→ **Try it**
What you return must be the full listing, word for word, with no images in it.

- - - -

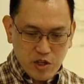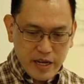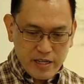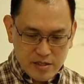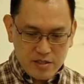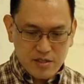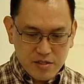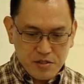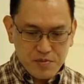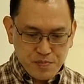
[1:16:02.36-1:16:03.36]

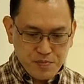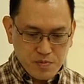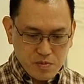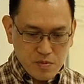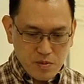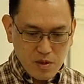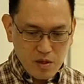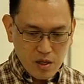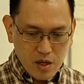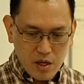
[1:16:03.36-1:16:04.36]
likenesses.
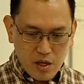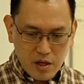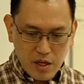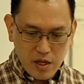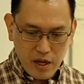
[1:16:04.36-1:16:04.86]
Okay?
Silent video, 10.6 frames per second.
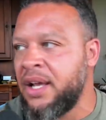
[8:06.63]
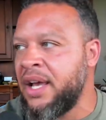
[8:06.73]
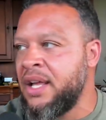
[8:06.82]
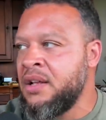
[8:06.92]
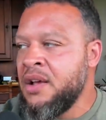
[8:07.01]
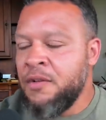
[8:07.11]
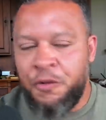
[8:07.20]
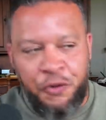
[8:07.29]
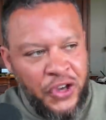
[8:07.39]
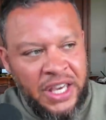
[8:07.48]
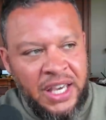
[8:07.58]
and
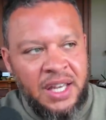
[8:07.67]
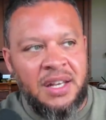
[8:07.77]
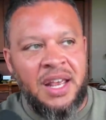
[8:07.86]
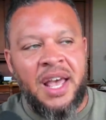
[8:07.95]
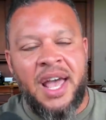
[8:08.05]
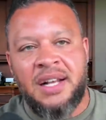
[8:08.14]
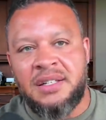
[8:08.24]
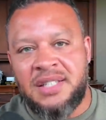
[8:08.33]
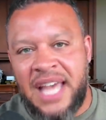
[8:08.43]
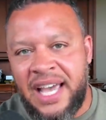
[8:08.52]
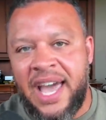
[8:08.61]
feed and
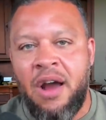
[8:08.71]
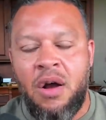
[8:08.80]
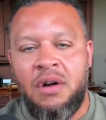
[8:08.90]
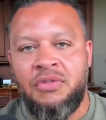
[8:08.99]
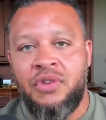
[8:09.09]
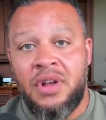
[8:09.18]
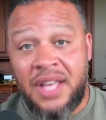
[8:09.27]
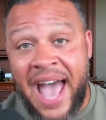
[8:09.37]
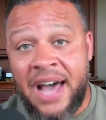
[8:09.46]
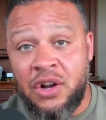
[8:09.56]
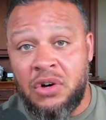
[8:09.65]
take care of
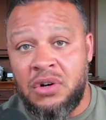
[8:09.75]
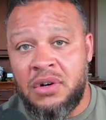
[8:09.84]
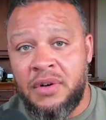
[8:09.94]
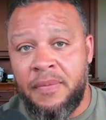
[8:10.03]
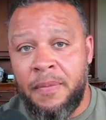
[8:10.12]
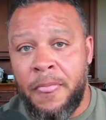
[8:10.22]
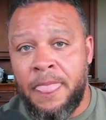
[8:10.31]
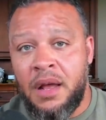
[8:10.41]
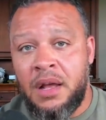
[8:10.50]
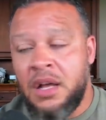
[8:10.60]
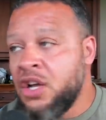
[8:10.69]
cattle.
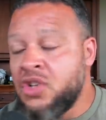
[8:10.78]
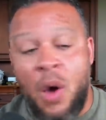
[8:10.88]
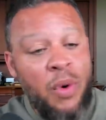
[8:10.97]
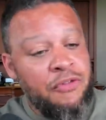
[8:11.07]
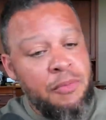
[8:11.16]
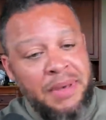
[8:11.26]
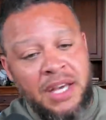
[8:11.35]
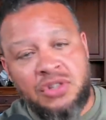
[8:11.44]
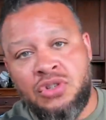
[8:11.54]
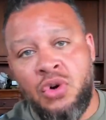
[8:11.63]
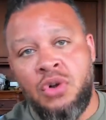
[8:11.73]
So I went from being a
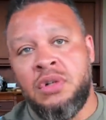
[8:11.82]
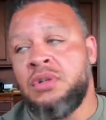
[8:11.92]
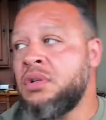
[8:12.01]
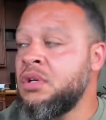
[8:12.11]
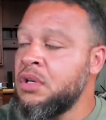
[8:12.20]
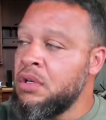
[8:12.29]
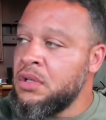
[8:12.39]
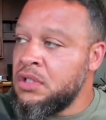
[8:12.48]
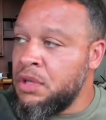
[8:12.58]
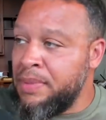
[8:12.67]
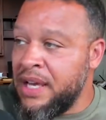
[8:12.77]
student
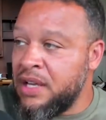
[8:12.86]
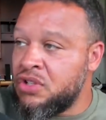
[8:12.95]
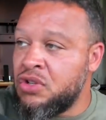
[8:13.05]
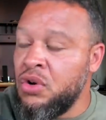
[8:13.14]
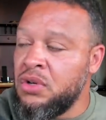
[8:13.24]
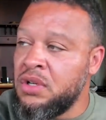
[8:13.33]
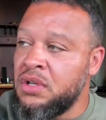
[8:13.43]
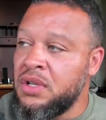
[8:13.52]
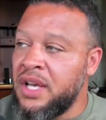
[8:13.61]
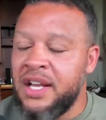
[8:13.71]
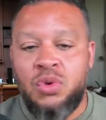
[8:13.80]
to being a student,
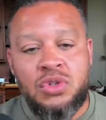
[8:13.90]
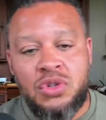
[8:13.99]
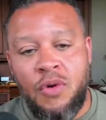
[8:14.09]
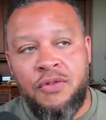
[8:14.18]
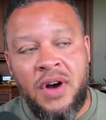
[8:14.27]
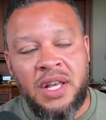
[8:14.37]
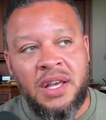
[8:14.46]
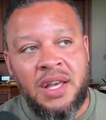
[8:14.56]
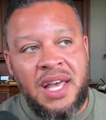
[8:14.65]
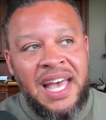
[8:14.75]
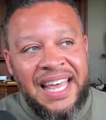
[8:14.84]
and it was so funny.
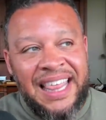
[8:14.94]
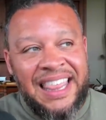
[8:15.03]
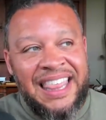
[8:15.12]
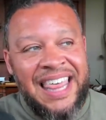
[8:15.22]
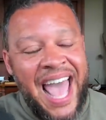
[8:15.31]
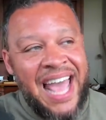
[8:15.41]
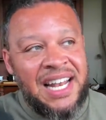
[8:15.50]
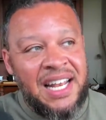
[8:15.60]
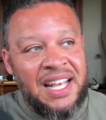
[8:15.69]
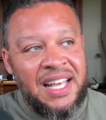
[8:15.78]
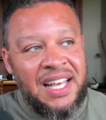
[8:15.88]
Then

- - - -

→ **Response area**
[1:16:02.36-1:16:03.36]

[1:16:03.36-1:16:04.36]
likenesses.
[1:16:04.36-1:16:04.86]
Okay?
Silent video, 10.6 frames per second.
[8:06.63]
[8:06.73]
[8:06.82]
[8:06.92]
[8:07.01]
[8:07.11]
[8:07.20]
[8:07.29]
[8:07.39]
[8:07.48]
[8:07.58]
and
[8:07.67]
[8:07.77]
[8:07.86]
[8:07.95]
[8:08.05]
[8:08.14]
[8:08.24]
[8:08.33]
[8:08.43]
[8:08.52]
[8:08.61]
feed and
[8:08.71]
[8:08.80]
[8:08.90]
[8:08.99]
[8:09.09]
[8:09.18]
[8:09.27]
[8:09.37]
[8:09.46]
[8:09.56]
[8:09.65]
take care of
[8:09.75]
[8:09.84]
[8:09.94]
[8:10.03]
[8:10.12]
[8:10.22]
[8:10.31]
[8:10.41]
[8:10.50]
[8:10.60]
[8:10.69]
cattle.
[8:10.78]
[8:10.88]
[8:10.97]
[8:11.07]
[8:11.16]
[8:11.26]
[8:11.35]
[8:11.44]
[8:11.54]
[8:11.63]
[8:11.73]
So I went from being a
[8:11.82]
[8:11.92]
[8:12.01]
[8:12.11]
[8:12.20]
[8:12.29]
[8:12.39]
[8:12.48]
[8:12.58]
[8:12.67]
[8:12.77]
student
[8:12.86]
[8:12.95]
[8:13.05]
[8:13.14]
[8:13.24]
[8:13.33]
[8:13.43]
[8:13.52]
[8:13.61]
[8:13.71]
[8:13.80]
to being a student,
[8:13.90]
[8:13.99]
[8:14.09]
[8:14.18]
[8:14.27]
[8:14.37]
[8:14.46]
[8:14.56]
[8:14.65]
[8:14.75]
[8:14.84]
and it was so funny.
[8:14.94]
[8:15.03]
[8:15.12]
[8:15.22]
[8:15.31]
[8:15.41]
[8:15.50]
[8:15.60]
[8:15.69]
[8:15.78]
[8:15.88]
Then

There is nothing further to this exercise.